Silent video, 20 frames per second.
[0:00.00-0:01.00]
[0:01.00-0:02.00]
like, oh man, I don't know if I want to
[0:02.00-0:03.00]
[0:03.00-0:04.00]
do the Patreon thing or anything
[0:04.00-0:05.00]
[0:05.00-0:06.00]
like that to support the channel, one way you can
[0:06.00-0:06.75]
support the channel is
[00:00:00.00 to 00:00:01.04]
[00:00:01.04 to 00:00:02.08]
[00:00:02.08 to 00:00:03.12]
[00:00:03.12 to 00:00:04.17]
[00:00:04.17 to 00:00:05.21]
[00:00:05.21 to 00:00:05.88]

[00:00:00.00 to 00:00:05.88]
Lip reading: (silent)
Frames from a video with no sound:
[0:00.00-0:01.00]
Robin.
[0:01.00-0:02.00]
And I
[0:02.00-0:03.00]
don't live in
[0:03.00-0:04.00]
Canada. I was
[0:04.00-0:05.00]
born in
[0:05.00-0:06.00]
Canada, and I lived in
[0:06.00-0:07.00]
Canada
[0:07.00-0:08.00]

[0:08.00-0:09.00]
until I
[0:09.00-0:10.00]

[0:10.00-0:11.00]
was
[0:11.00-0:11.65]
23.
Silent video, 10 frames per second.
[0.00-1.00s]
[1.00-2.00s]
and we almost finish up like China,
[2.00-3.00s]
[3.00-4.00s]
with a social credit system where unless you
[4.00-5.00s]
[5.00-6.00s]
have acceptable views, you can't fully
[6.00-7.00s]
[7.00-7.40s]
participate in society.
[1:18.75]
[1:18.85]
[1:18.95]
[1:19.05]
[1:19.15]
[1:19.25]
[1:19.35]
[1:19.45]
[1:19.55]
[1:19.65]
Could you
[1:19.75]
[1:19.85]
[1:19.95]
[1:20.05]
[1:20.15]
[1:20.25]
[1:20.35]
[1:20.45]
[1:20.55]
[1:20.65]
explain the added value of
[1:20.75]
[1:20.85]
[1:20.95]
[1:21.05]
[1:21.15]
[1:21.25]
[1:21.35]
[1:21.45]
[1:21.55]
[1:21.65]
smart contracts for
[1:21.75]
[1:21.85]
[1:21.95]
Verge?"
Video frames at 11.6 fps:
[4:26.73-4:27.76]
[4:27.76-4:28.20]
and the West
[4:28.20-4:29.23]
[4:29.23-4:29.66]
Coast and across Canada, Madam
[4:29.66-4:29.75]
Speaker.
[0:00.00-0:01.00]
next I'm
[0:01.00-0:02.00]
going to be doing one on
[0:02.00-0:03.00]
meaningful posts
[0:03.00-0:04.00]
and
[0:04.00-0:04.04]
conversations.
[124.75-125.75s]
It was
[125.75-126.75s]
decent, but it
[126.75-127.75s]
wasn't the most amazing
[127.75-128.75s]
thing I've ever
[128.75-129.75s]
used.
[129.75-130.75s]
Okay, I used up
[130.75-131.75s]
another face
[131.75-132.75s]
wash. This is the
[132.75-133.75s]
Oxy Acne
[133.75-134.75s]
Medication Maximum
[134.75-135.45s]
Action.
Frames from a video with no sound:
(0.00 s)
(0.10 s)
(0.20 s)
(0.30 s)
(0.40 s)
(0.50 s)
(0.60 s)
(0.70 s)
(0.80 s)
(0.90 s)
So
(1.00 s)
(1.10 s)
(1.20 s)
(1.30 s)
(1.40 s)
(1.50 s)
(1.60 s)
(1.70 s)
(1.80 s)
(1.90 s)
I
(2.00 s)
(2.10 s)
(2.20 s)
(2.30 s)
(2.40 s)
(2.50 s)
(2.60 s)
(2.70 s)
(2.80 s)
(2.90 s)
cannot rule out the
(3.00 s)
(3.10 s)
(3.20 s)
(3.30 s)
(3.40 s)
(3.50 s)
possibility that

What to work on:
Go through the records above and copy every line with the word "second".

Worked solution:
Silent video, 20 frames per second.
Silent video, 10 frames per second.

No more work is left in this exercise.